Transcribe the listing exactly, so that nothing but the pictures is missing.
[AVAILABLE DATA]
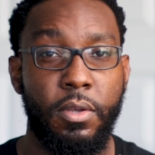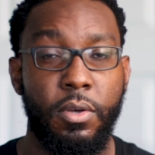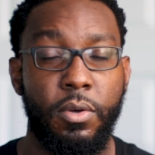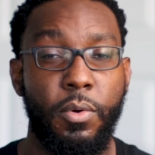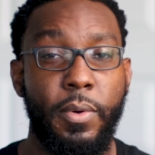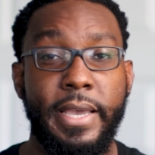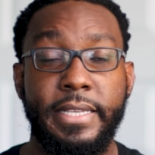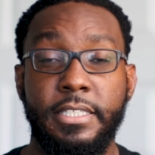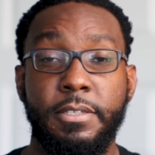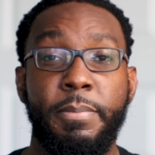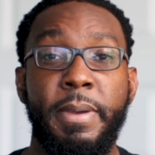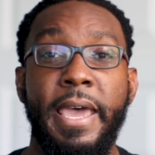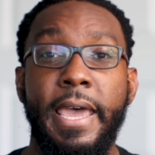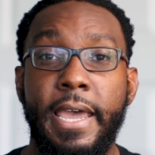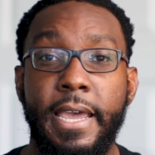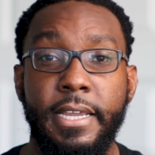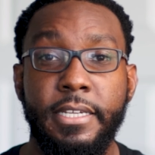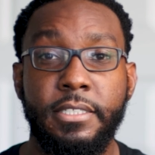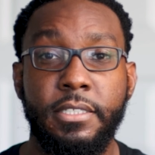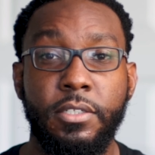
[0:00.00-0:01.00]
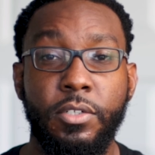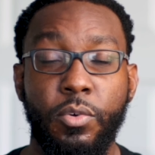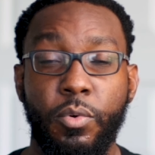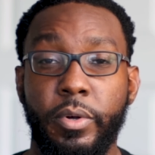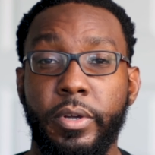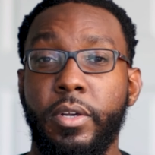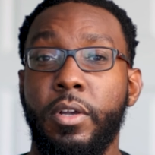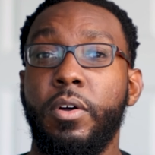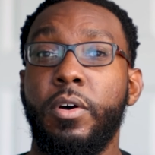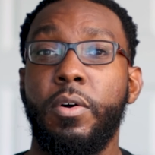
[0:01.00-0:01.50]
who has a passion
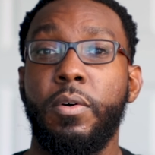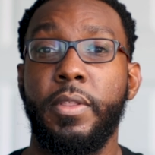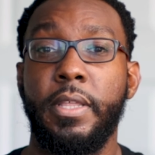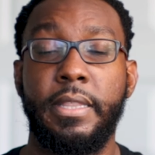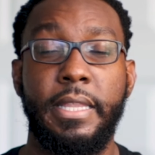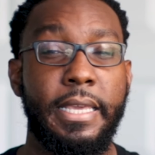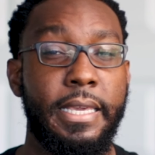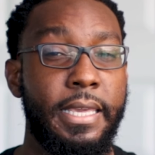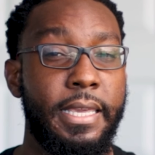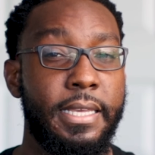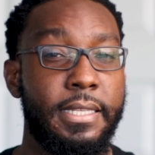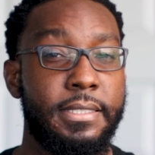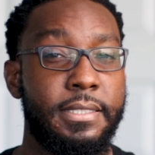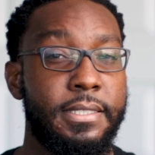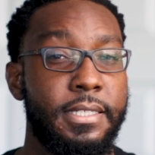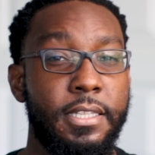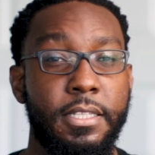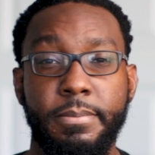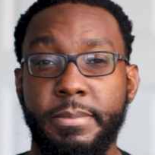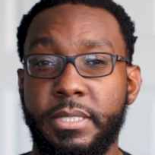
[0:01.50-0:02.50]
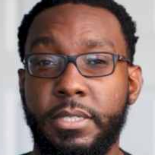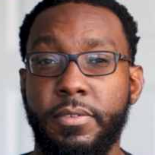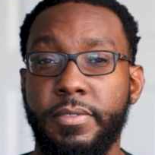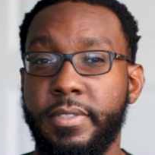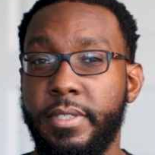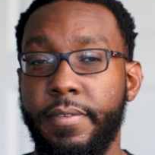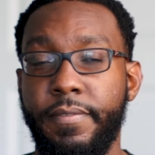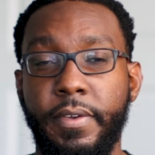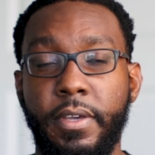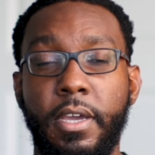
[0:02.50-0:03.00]
or a goal that they can't see themselves
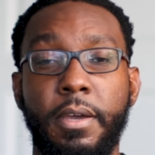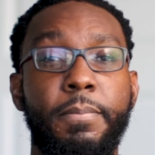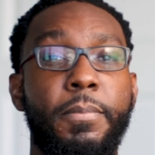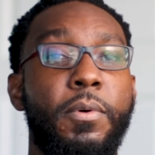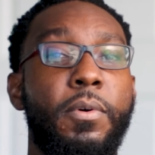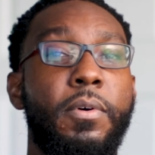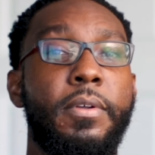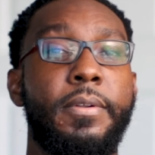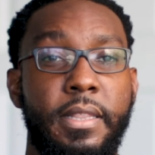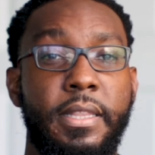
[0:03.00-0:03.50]
giving up on?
[/AVAILABLE DATA]
ANSWER SPACE
[0:00.00-0:01.00]
[0:01.00-0:01.50]
who has a passion
[0:01.50-0:02.50]
[0:02.50-0:03.00]
or a goal that they can't see themselves
[0:03.00-0:03.50]
giving up on?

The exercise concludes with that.